As many times as I have now seen living, breathing choruses on stage, whether put there by me or by other people, I am still afraid, each time I enter into a chorus exercise, that this time it somehow won’t work — that our work will not suffice. That, somehow, this time, the chorus which I have seen come from individual voices so many times will not emerge.
Fear is a feature of risky endeavors, just like some of us have better eyes than others. We all go on trying to see with whatever lenses we possess. I don’t know how to not be afraid. There was a time in my life when I did not work with actors and musicians. There have been times in my life, some of them long, in between productions or projects, when I feared that I would never have the opportunity again. I do not know how to not think of those things.
I think this is one reason why many directors I know go straight from one project to another.
And as for that state of mind where fear is no longer a problem, I am nowhere near it.
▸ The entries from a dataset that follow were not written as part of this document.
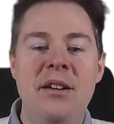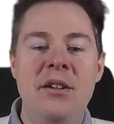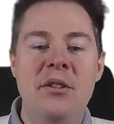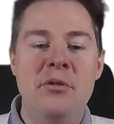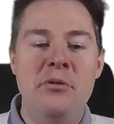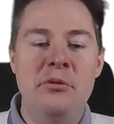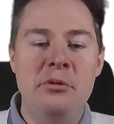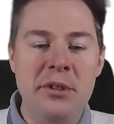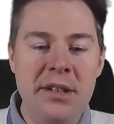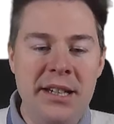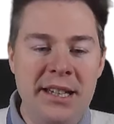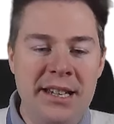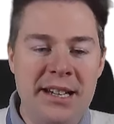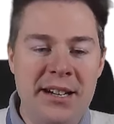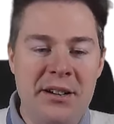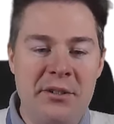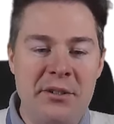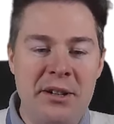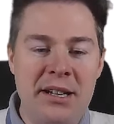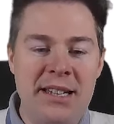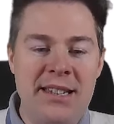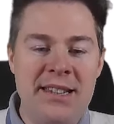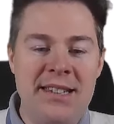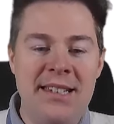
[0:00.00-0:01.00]

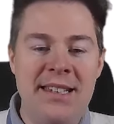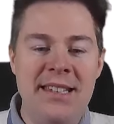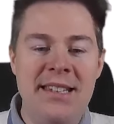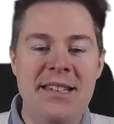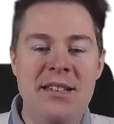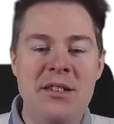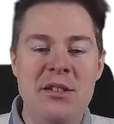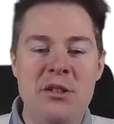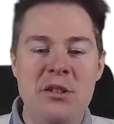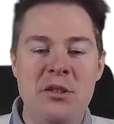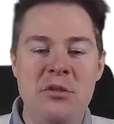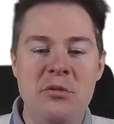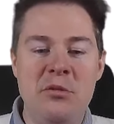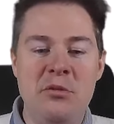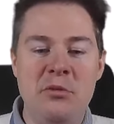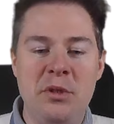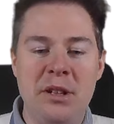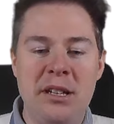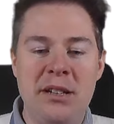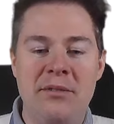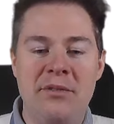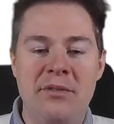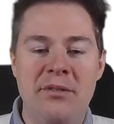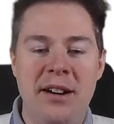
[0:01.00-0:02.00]
recreate the Intune
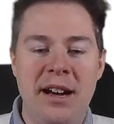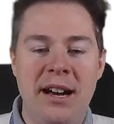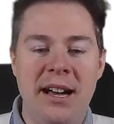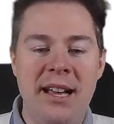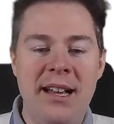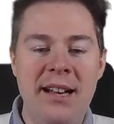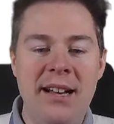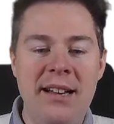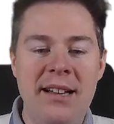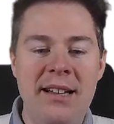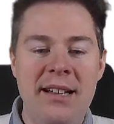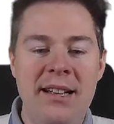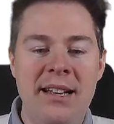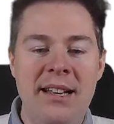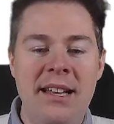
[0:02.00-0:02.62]
win file,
The most I can do is say to myself, “I acknowledge that I am afraid.” And then move forward.
I write about this, though, because having this chorus working group is something I have wanted for a long time, and have known was the next logical step in the work I do. And yet I have avoided it, reasoning, I think, against reason, that if I didn’t do it, I couldn’t be disappointed by it. Well, I am doing it. I am not disappointed. It is incredible. It — I — yes. Many things. Many, many, many things. But first things first. We have some recordings and we’re going to make more.
I hope that whatever fears you have do not keep you from your work.